Откуда ни возьмись, на дороге возник Вондрак, предводитель зборжовских радикалов.
— И вам также, и вам также! — ответствовал староста, приподнимая шапку, причем необходимо заметить, что до посещения К. Мног. Корявого дядюшка Ировец наверняка сказал бы попросту: «И тебе тож, Ирка!» Отчего он вдруг перешел с Вондраком на вы и употребил городское «также» вместо привычного деревенского «тож», Вондрак, разумеется, прекрасно понял.
— Ах, чертов сын, так ты эдак? — Ирка до того разозлился, что даже на минуту потерял дар речи, а потом, хотя на дороге, кроме них двоих, не было ни души, сделал вид, будто перед ним целая толпа земляков, и стал выкрикивать, блея на самых высоких нотах:
— Люди добрые, вы только гляньте, что деется! Думаете — это староста Вотава? [9] Какой там, это же сам пан Ировец, второй человек в округе. До первого-то ему не дотянуть. Ха-ха-ха-ха! — расхохотался он за всю воображаемую толпу.
А Ировец, точно та незримая толпа наблюдала за ним, выпятил грудь и широким, размашистым шагом направился к деревне.
Только перед самой своей усадьбой он вдруг как-то сник.
По приобретенной в последнюю пору привычке он украдкой глянул на щипец дома, где чистенький и четко выступающий на фоне стены парил святой покровитель Флориана Ировца и его рода, как бы вознося над усадьбой и всем селеньем свой охранительный кувшин. Поскольку солнце светило прямо на фронтон и в этот момент собиралось опуститься за горы, в Баварию, каждая черточка рельефа была обведена фиолетовой тенью, отчего глаза святого ожили, а на лице появилось столь строгое и хмурое выражение, что Ировец испугался.
О зборжовских хозяевах обычно говорилось (эти сплетни, разумеется, шли от голытьбы) — будто у них на всех одна совесть, которую они вечно друг у друга одалживают, и понадобись она кому, так и не сыщешь. Похоже, на сей раз она загостилась у Ировца. Во всяком случае, что-то заговорило в нем, но, к сожалению, понял он голос совести превратно.
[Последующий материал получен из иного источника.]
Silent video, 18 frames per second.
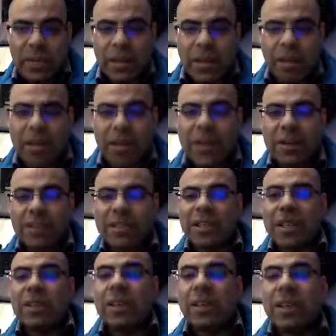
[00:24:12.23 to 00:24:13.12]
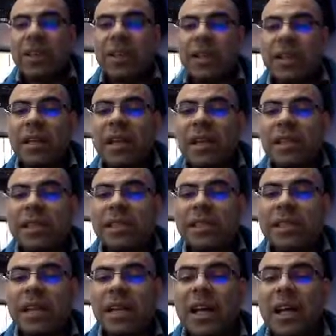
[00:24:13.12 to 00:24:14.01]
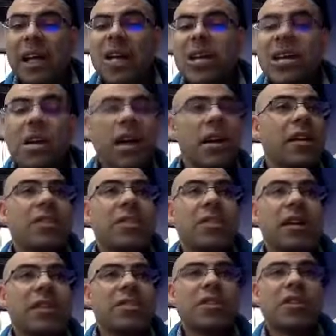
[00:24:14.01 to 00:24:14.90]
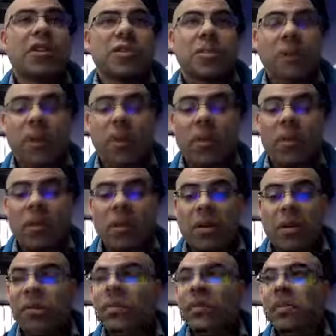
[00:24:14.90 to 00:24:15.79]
Here we go. So in this, none of those notes belong.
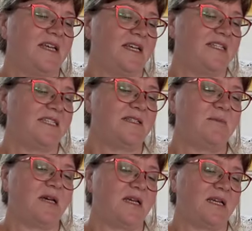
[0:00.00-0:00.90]
in
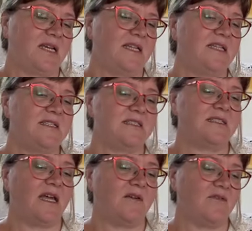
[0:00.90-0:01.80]
Denmark. And this
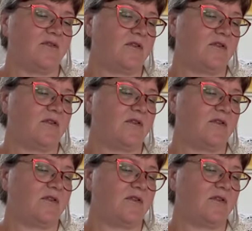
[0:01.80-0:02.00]
is half,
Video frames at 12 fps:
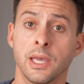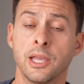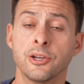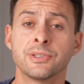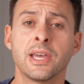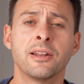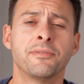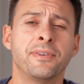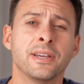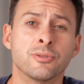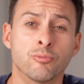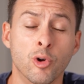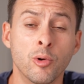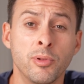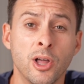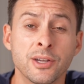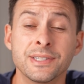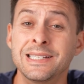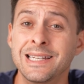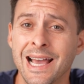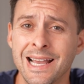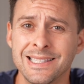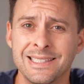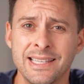Here's how to fix Roblox
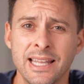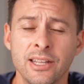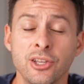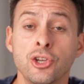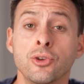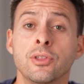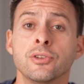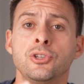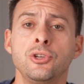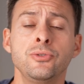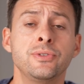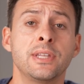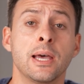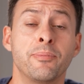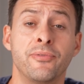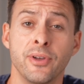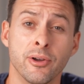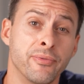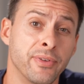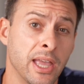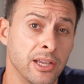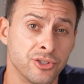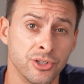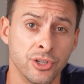not sending you the two-step
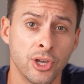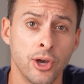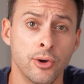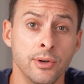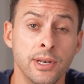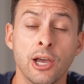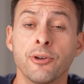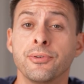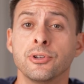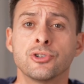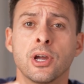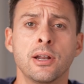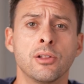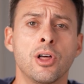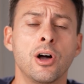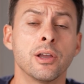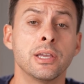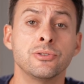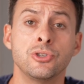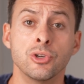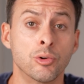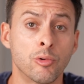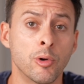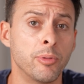verification code. Now, if you're trying to log into
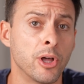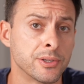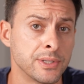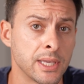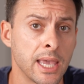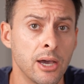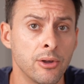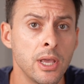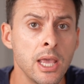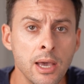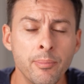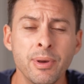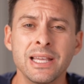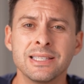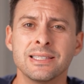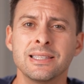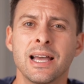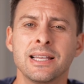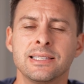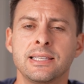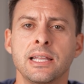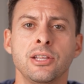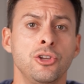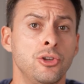your Roblox account, but it's not
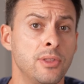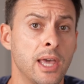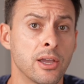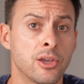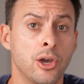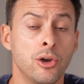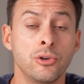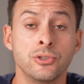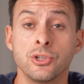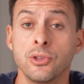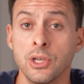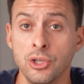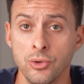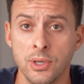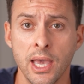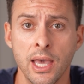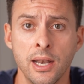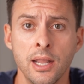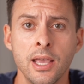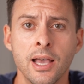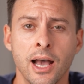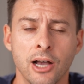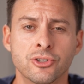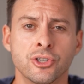sending you that code so that you can,
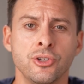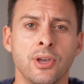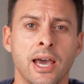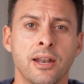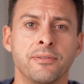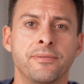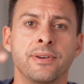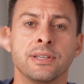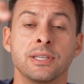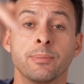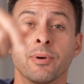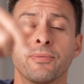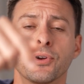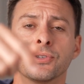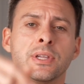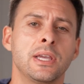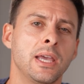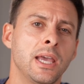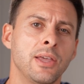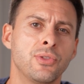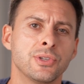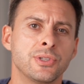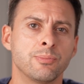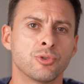I'll show you how to fix it. But first, hit
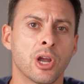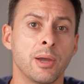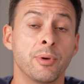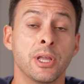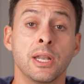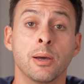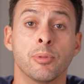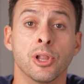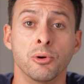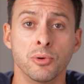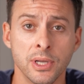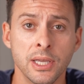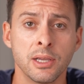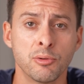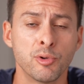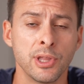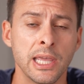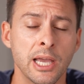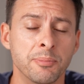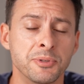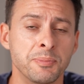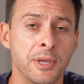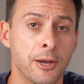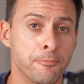the subscribe button down below. It really
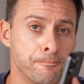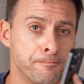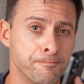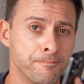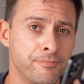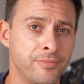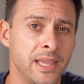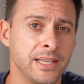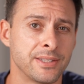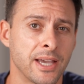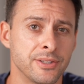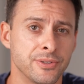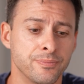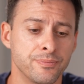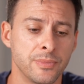helps me out. Thanks, guys.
Строгий взгляд патрона наш Ировец истолковал как упрек. Ведь в то памятное утро, когда святой заявился к нему и вручил свой дар, Ировец обещал обновить его изображение и освежить выцветшие краски, но слова своего не сдержал. Что лицо покровителя может выражать недовольство обращением с небесным даром — ему и в голову не приходило.
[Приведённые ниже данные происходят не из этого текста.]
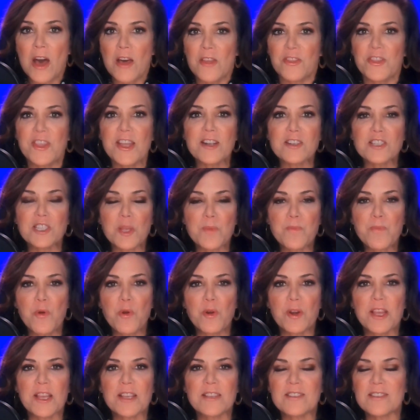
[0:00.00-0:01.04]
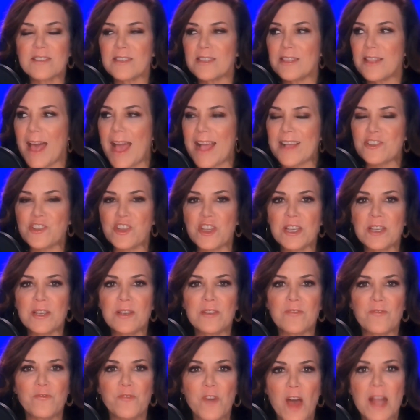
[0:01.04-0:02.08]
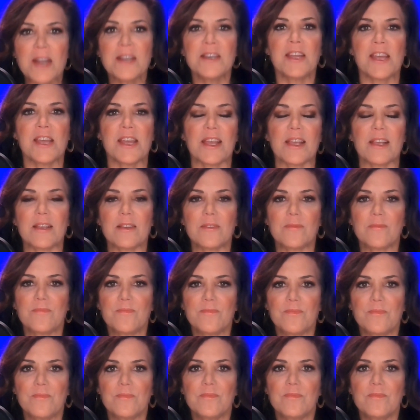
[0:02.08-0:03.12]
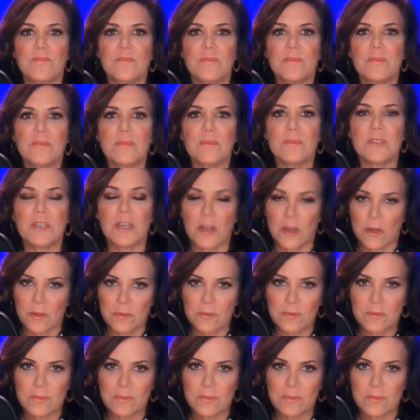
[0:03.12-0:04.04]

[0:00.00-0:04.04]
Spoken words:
they're supporting slashing funding. No.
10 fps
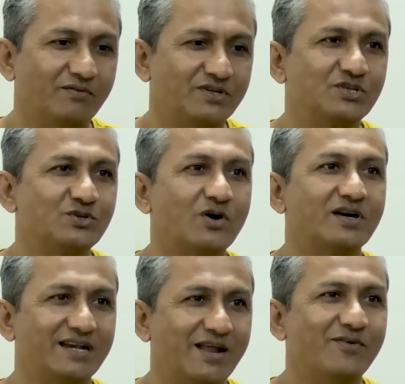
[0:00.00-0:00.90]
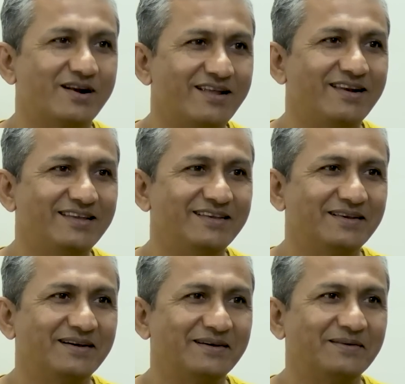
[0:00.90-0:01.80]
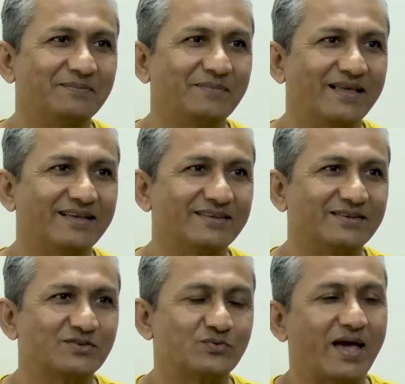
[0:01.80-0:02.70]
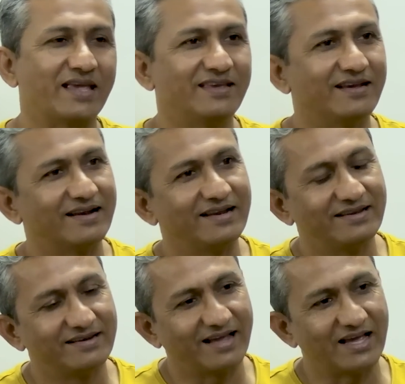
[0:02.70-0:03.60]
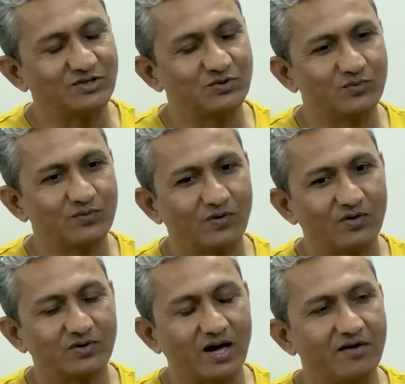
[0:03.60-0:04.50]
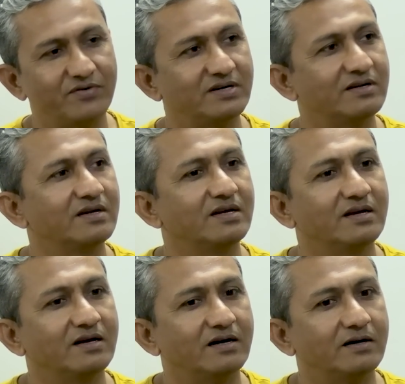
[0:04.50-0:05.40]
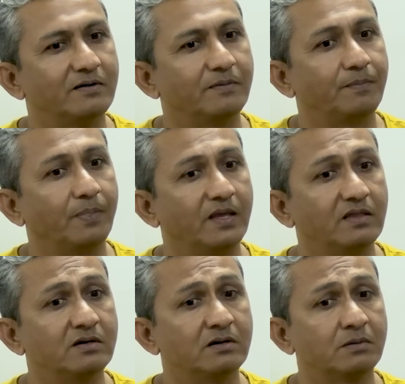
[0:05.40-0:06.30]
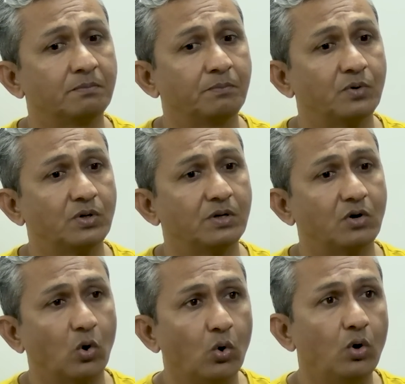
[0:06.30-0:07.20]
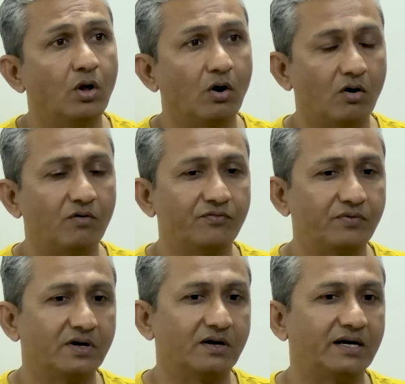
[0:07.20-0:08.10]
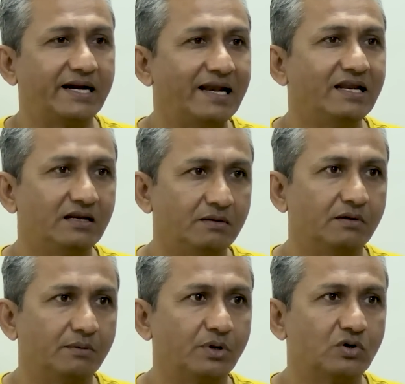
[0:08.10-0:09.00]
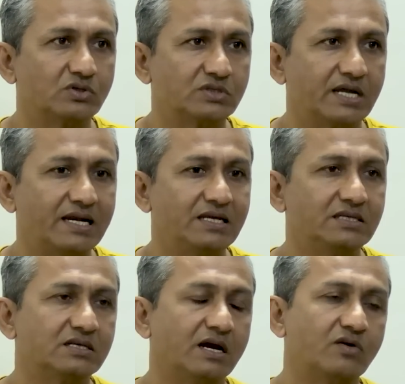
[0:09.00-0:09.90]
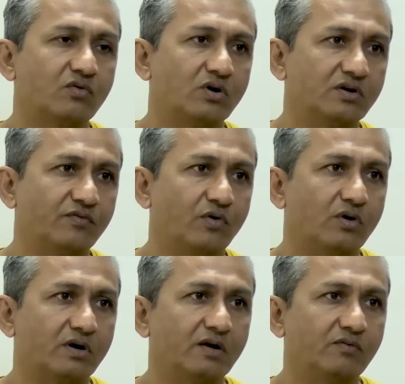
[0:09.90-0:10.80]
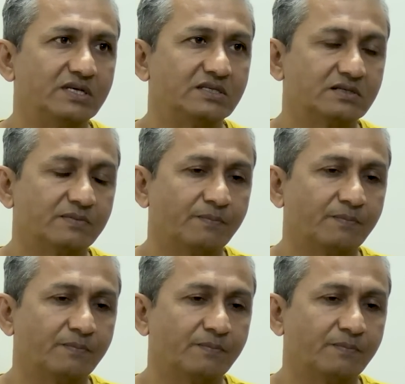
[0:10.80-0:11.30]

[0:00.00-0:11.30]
is never really swanky clean as you would want to have it. In the cold of Delhi, because Delhi is the headquarter for Railways.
— Да велю же, велю тебя подновить! — отмахнулся староста от укоров совести, точно от назойливого заимодавца, и вбежал в дом.
По дороге он заметил, как пожелтел на его полях ячмень, хотя пора цветения еще не отошла!
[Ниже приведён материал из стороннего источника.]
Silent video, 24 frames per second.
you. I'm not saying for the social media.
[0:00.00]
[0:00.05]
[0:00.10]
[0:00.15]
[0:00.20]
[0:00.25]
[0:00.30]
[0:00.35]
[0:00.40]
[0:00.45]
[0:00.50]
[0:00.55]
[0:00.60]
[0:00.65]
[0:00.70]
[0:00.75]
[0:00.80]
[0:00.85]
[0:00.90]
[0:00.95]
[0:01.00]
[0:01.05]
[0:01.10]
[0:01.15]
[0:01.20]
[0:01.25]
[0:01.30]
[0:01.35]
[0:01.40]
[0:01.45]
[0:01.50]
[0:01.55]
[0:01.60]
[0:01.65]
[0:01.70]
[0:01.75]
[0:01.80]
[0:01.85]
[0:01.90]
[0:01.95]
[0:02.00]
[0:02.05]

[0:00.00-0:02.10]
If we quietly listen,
«Ну кто бы сказал, что такое возможно всего за один солнечный денек? — думал он.— А ведь на том склоне сплошь — раскаленные каменья торчат, что зубы изо рта».
Ировец бросился к дымоходу, дабы подтянуть шнур на «Дождик», а потом, все еще в «свадебном» костюме, встал у завалинки и воззрился в синее небо, которое являло редкостную картину начавшегося ни с того ни с сего грибного дождичка. Бисеринки дождя искрились в лучах заходящего солнца, падая с лазурно чистого небосвода. Только минуту спустя на небе возникла золотисто-бурая полоса, и боком к Спаневицам встала радуга.
И как будто лишь теперь приказание Ировца, дернувшего за шнур, добралось по нему до самых истоков, или, вернее, до самого хранилища небесной влаги — вслед за первыми искрящимися дождинками, сливаясь в струи, взбивая пыль на дороге, стали падать тяжелые, темные капли, в листве ракитника поднялся говорливый шелест.
А над Спаневицами раскинулась еще одна радуга.
Солнышко, рдеющий лик которого был исполнен прощальной печали, протягивало к нашему краю две длинные руки в прозрачных, золотистых рукавах и, расставаясь с ним, медленно склонялось за Чмертовом на немецкую сторону…
Тут нежданно-негаданно налетела густая туча и, полными пригоршнями разбрасывая влагу, поспешила прервать трогательную сцену прощания — обе радуги быстро погасли…
«Ну велю же… велю! — мысленно еще раз повторил дядюшка, стоя у завалинки и наблюдая столь явственные результаты своих манипуляций с вервием погоды.— Ах ты мой святой, золотой ты мой Фролианек, да велю же я, велю тебя подновить! И как это я, черт подери, в городе не вспомнил!»